EXERCISE OBJECTIVE ::
Pictures do not belong in the copy; quote every entry below exactly.

(Saved entries)
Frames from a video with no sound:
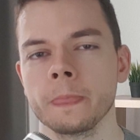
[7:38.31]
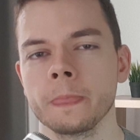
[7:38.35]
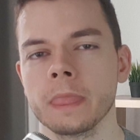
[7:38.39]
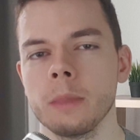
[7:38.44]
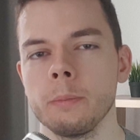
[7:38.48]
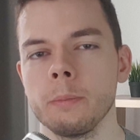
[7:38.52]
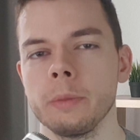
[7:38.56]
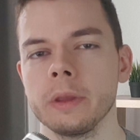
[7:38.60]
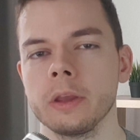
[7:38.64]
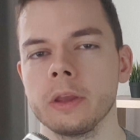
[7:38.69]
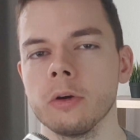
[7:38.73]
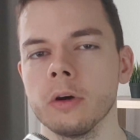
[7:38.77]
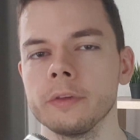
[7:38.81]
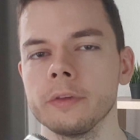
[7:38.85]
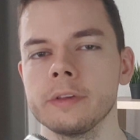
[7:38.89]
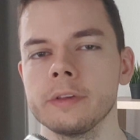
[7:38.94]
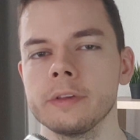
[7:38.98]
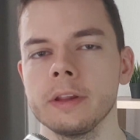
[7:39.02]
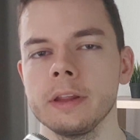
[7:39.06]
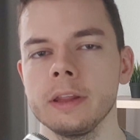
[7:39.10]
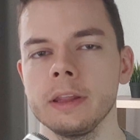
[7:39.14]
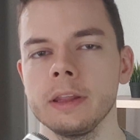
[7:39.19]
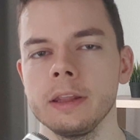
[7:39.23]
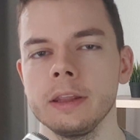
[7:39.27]
Because
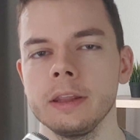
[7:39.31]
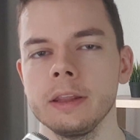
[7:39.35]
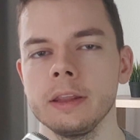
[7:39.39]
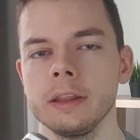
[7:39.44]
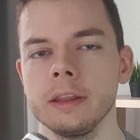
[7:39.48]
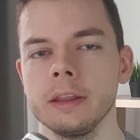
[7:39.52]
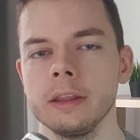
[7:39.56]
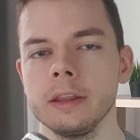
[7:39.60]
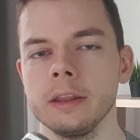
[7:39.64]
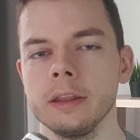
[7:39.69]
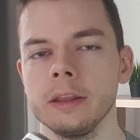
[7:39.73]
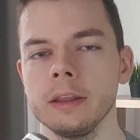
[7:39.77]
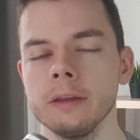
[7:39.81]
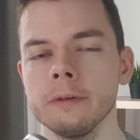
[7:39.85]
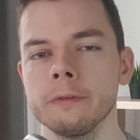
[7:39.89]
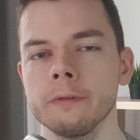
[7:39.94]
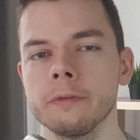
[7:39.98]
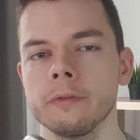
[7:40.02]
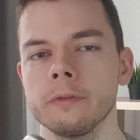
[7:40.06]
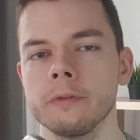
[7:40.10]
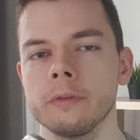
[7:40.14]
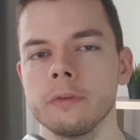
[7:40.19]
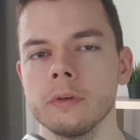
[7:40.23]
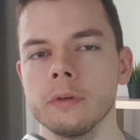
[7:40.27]

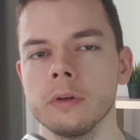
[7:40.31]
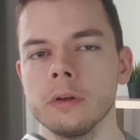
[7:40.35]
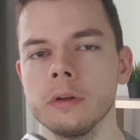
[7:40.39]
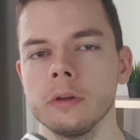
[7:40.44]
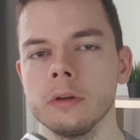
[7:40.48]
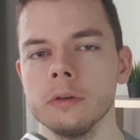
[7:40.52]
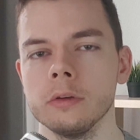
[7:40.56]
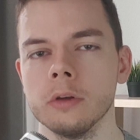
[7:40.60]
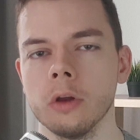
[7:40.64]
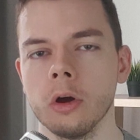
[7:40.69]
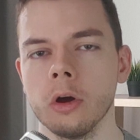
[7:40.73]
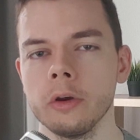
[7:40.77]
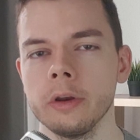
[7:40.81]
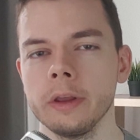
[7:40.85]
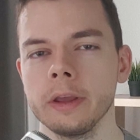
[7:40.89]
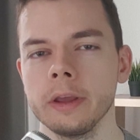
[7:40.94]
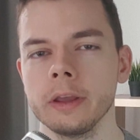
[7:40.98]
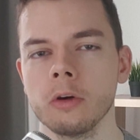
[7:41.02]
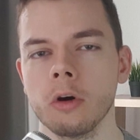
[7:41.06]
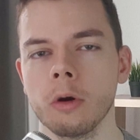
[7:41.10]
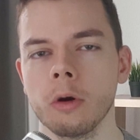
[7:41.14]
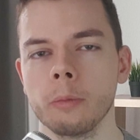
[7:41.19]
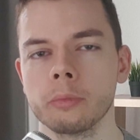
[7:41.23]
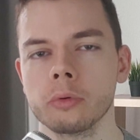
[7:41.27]
if learning
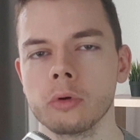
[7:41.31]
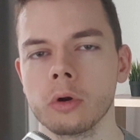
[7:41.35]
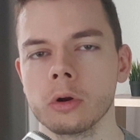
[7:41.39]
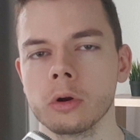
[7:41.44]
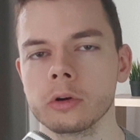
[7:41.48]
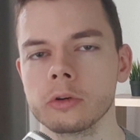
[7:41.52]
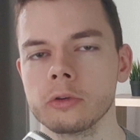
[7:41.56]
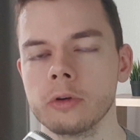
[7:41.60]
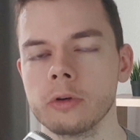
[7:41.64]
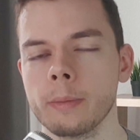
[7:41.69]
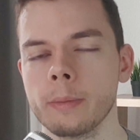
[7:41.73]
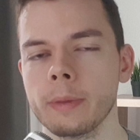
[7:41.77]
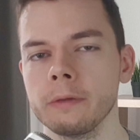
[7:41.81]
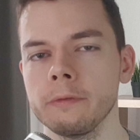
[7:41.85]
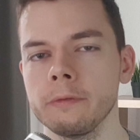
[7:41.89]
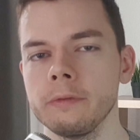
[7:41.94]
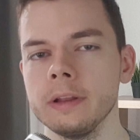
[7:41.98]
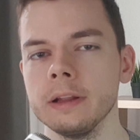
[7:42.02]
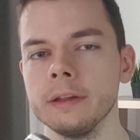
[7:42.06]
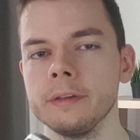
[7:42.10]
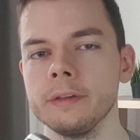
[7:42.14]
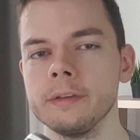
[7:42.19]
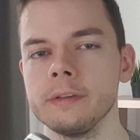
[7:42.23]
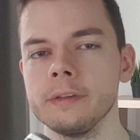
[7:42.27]
or programming
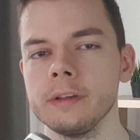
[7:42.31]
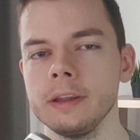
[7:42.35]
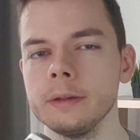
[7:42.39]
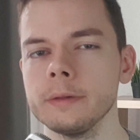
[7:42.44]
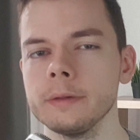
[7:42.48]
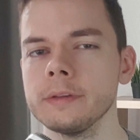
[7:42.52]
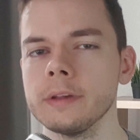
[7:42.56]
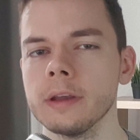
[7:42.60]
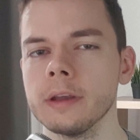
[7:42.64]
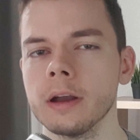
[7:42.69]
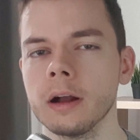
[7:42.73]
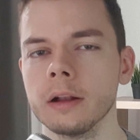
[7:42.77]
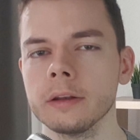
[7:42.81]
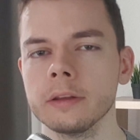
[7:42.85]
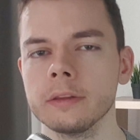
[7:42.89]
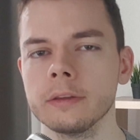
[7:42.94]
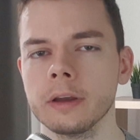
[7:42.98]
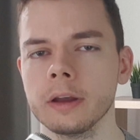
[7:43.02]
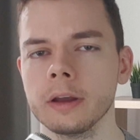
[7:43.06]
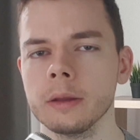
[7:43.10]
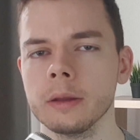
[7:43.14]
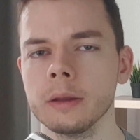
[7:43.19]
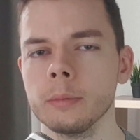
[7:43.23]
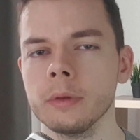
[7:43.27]
feels easy all the
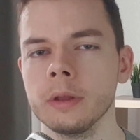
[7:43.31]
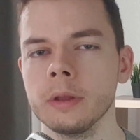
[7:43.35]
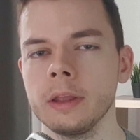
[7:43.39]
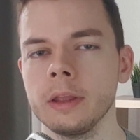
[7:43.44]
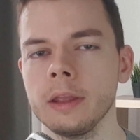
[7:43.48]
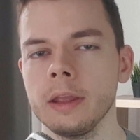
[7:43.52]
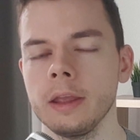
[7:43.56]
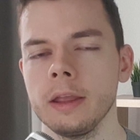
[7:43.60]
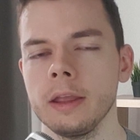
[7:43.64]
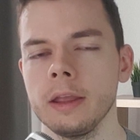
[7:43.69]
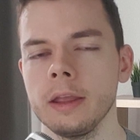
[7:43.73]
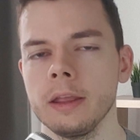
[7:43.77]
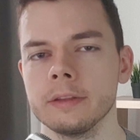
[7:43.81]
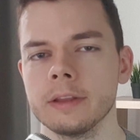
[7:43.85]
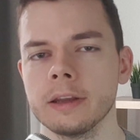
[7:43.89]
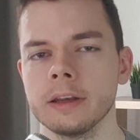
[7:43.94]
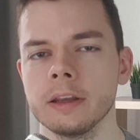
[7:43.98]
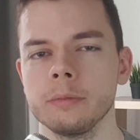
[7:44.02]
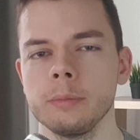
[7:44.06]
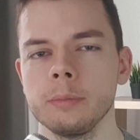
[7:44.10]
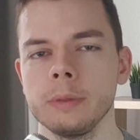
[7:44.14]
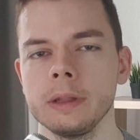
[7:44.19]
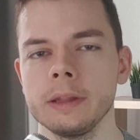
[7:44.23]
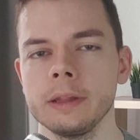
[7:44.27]
time, then
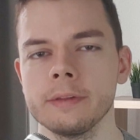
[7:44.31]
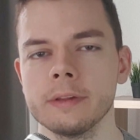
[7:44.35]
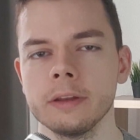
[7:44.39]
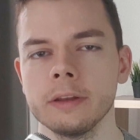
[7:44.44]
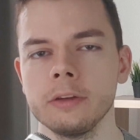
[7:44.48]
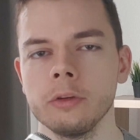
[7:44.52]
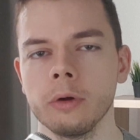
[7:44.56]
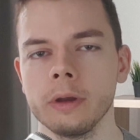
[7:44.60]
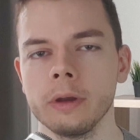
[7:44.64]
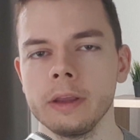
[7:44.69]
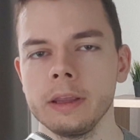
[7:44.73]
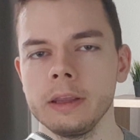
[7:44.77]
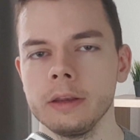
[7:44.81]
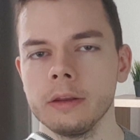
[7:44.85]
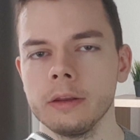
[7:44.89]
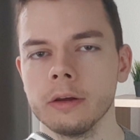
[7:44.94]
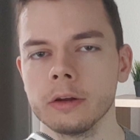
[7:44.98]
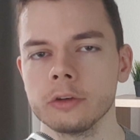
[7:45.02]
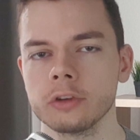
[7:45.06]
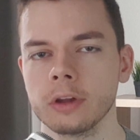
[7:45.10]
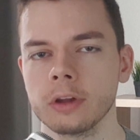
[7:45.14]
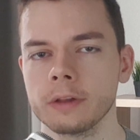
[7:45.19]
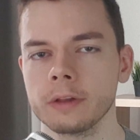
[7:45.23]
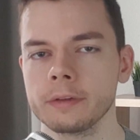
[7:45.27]
it means that you're either
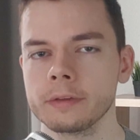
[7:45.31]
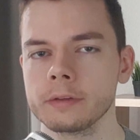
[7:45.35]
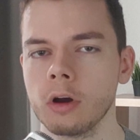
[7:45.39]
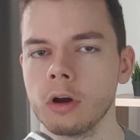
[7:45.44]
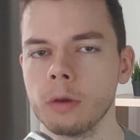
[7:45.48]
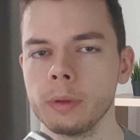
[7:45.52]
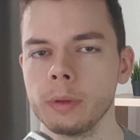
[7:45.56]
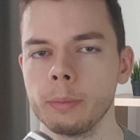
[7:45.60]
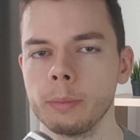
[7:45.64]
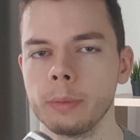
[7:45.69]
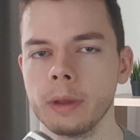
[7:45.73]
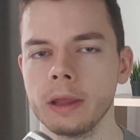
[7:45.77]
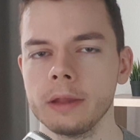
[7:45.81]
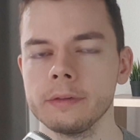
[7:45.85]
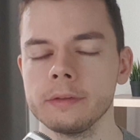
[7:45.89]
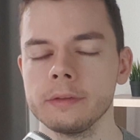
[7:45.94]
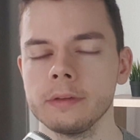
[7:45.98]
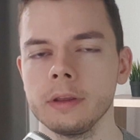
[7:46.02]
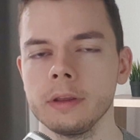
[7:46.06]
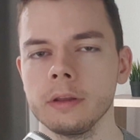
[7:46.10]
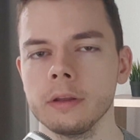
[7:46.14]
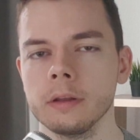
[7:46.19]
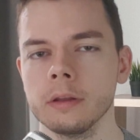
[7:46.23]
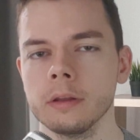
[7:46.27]
just copy
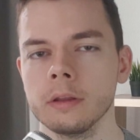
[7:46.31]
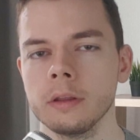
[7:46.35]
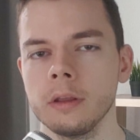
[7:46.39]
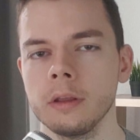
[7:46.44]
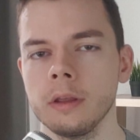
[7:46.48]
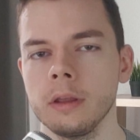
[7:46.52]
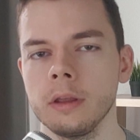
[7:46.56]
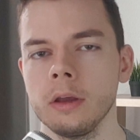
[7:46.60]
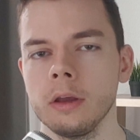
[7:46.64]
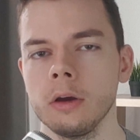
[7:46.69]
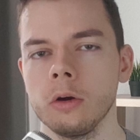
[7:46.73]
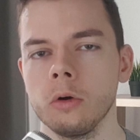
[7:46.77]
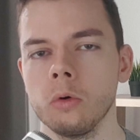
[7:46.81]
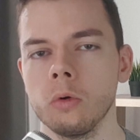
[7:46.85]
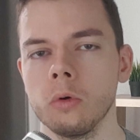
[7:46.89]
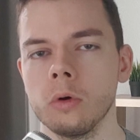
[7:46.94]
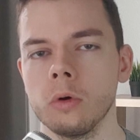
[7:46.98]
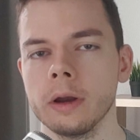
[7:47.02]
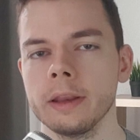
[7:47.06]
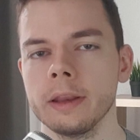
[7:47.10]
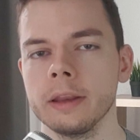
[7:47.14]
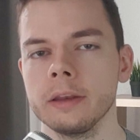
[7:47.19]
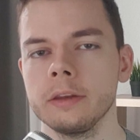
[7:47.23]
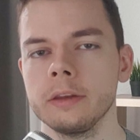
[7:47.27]
pasting
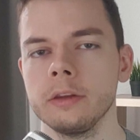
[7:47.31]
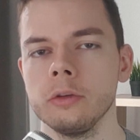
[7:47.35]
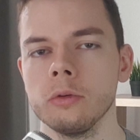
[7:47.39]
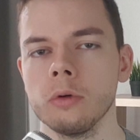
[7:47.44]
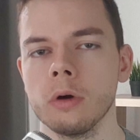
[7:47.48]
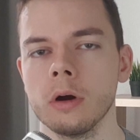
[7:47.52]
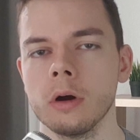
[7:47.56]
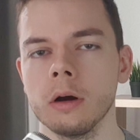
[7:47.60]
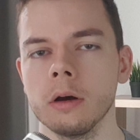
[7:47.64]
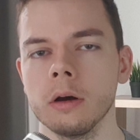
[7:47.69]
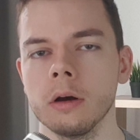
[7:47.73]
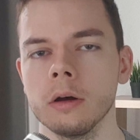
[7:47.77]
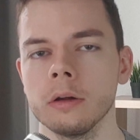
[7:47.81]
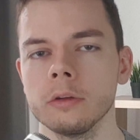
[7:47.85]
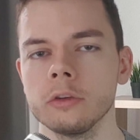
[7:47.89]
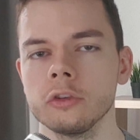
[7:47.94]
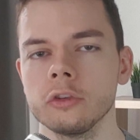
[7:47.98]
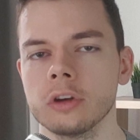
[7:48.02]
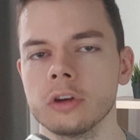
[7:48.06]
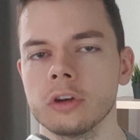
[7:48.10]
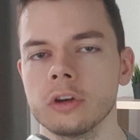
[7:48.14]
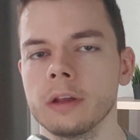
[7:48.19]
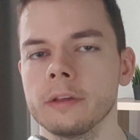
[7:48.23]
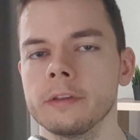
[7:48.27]
or that you are
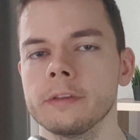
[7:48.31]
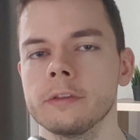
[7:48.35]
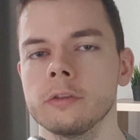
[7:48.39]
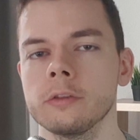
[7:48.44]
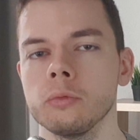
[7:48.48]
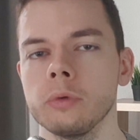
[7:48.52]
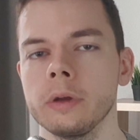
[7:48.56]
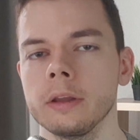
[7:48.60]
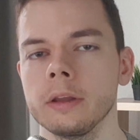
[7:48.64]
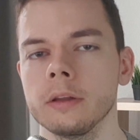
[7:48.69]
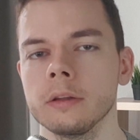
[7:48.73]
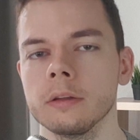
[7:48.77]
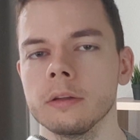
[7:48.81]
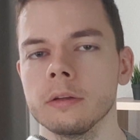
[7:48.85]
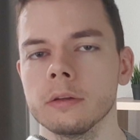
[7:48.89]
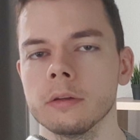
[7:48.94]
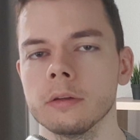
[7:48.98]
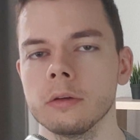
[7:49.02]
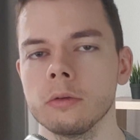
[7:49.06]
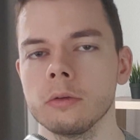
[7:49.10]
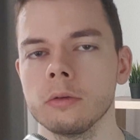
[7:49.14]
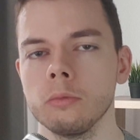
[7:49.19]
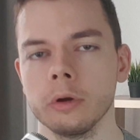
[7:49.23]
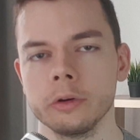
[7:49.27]
just doing
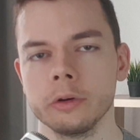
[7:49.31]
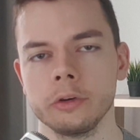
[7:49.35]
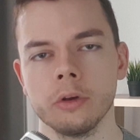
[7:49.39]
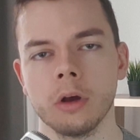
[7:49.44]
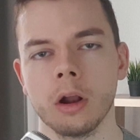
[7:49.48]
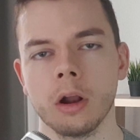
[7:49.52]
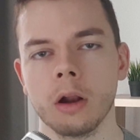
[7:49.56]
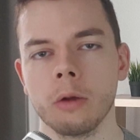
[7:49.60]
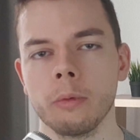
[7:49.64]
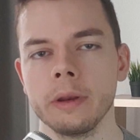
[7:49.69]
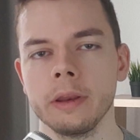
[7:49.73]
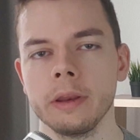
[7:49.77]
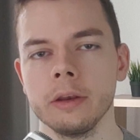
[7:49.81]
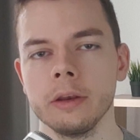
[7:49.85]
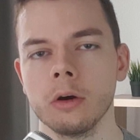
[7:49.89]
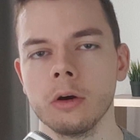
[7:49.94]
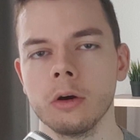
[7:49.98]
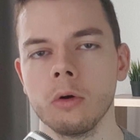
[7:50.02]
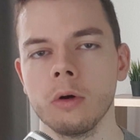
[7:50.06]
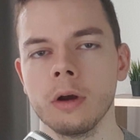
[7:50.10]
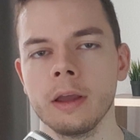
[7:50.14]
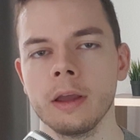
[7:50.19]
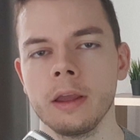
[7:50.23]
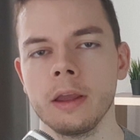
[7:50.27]
what you already
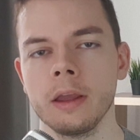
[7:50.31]
know.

EXERCISE OUTPUT ::
Frames from a video with no sound:
[7:38.31]
[7:38.35]
[7:38.39]
[7:38.44]
[7:38.48]
[7:38.52]
[7:38.56]
[7:38.60]
[7:38.64]
[7:38.69]
[7:38.73]
[7:38.77]
[7:38.81]
[7:38.85]
[7:38.89]
[7:38.94]
[7:38.98]
[7:39.02]
[7:39.06]
[7:39.10]
[7:39.14]
[7:39.19]
[7:39.23]
[7:39.27]
Because
[7:39.31]
[7:39.35]
[7:39.39]
[7:39.44]
[7:39.48]
[7:39.52]
[7:39.56]
[7:39.60]
[7:39.64]
[7:39.69]
[7:39.73]
[7:39.77]
[7:39.81]
[7:39.85]
[7:39.89]
[7:39.94]
[7:39.98]
[7:40.02]
[7:40.06]
[7:40.10]
[7:40.14]
[7:40.19]
[7:40.23]
[7:40.27]

[7:40.31]
[7:40.35]
[7:40.39]
[7:40.44]
[7:40.48]
[7:40.52]
[7:40.56]
[7:40.60]
[7:40.64]
[7:40.69]
[7:40.73]
[7:40.77]
[7:40.81]
[7:40.85]
[7:40.89]
[7:40.94]
[7:40.98]
[7:41.02]
[7:41.06]
[7:41.10]
[7:41.14]
[7:41.19]
[7:41.23]
[7:41.27]
if learning
[7:41.31]
[7:41.35]
[7:41.39]
[7:41.44]
[7:41.48]
[7:41.52]
[7:41.56]
[7:41.60]
[7:41.64]
[7:41.69]
[7:41.73]
[7:41.77]
[7:41.81]
[7:41.85]
[7:41.89]
[7:41.94]
[7:41.98]
[7:42.02]
[7:42.06]
[7:42.10]
[7:42.14]
[7:42.19]
[7:42.23]
[7:42.27]
or programming
[7:42.31]
[7:42.35]
[7:42.39]
[7:42.44]
[7:42.48]
[7:42.52]
[7:42.56]
[7:42.60]
[7:42.64]
[7:42.69]
[7:42.73]
[7:42.77]
[7:42.81]
[7:42.85]
[7:42.89]
[7:42.94]
[7:42.98]
[7:43.02]
[7:43.06]
[7:43.10]
[7:43.14]
[7:43.19]
[7:43.23]
[7:43.27]
feels easy all the
[7:43.31]
[7:43.35]
[7:43.39]
[7:43.44]
[7:43.48]
[7:43.52]
[7:43.56]
[7:43.60]
[7:43.64]
[7:43.69]
[7:43.73]
[7:43.77]
[7:43.81]
[7:43.85]
[7:43.89]
[7:43.94]
[7:43.98]
[7:44.02]
[7:44.06]
[7:44.10]
[7:44.14]
[7:44.19]
[7:44.23]
[7:44.27]
time, then
[7:44.31]
[7:44.35]
[7:44.39]
[7:44.44]
[7:44.48]
[7:44.52]
[7:44.56]
[7:44.60]
[7:44.64]
[7:44.69]
[7:44.73]
[7:44.77]
[7:44.81]
[7:44.85]
[7:44.89]
[7:44.94]
[7:44.98]
[7:45.02]
[7:45.06]
[7:45.10]
[7:45.14]
[7:45.19]
[7:45.23]
[7:45.27]
it means that you're either
[7:45.31]
[7:45.35]
[7:45.39]
[7:45.44]
[7:45.48]
[7:45.52]
[7:45.56]
[7:45.60]
[7:45.64]
[7:45.69]
[7:45.73]
[7:45.77]
[7:45.81]
[7:45.85]
[7:45.89]
[7:45.94]
[7:45.98]
[7:46.02]
[7:46.06]
[7:46.10]
[7:46.14]
[7:46.19]
[7:46.23]
[7:46.27]
just copy
[7:46.31]
[7:46.35]
[7:46.39]
[7:46.44]
[7:46.48]
[7:46.52]
[7:46.56]
[7:46.60]
[7:46.64]
[7:46.69]
[7:46.73]
[7:46.77]
[7:46.81]
[7:46.85]
[7:46.89]
[7:46.94]
[7:46.98]
[7:47.02]
[7:47.06]
[7:47.10]
[7:47.14]
[7:47.19]
[7:47.23]
[7:47.27]
pasting
[7:47.31]
[7:47.35]
[7:47.39]
[7:47.44]
[7:47.48]
[7:47.52]
[7:47.56]
[7:47.60]
[7:47.64]
[7:47.69]
[7:47.73]
[7:47.77]
[7:47.81]
[7:47.85]
[7:47.89]
[7:47.94]
[7:47.98]
[7:48.02]
[7:48.06]
[7:48.10]
[7:48.14]
[7:48.19]
[7:48.23]
[7:48.27]
or that you are
[7:48.31]
[7:48.35]
[7:48.39]
[7:48.44]
[7:48.48]
[7:48.52]
[7:48.56]
[7:48.60]
[7:48.64]
[7:48.69]
[7:48.73]
[7:48.77]
[7:48.81]
[7:48.85]
[7:48.89]
[7:48.94]
[7:48.98]
[7:49.02]
[7:49.06]
[7:49.10]
[7:49.14]
[7:49.19]
[7:49.23]
[7:49.27]
just doing
[7:49.31]
[7:49.35]
[7:49.39]
[7:49.44]
[7:49.48]
[7:49.52]
[7:49.56]
[7:49.60]
[7:49.64]
[7:49.69]
[7:49.73]
[7:49.77]
[7:49.81]
[7:49.85]
[7:49.89]
[7:49.94]
[7:49.98]
[7:50.02]
[7:50.06]
[7:50.10]
[7:50.14]
[7:50.19]
[7:50.23]
[7:50.27]
what you already
[7:50.31]
know.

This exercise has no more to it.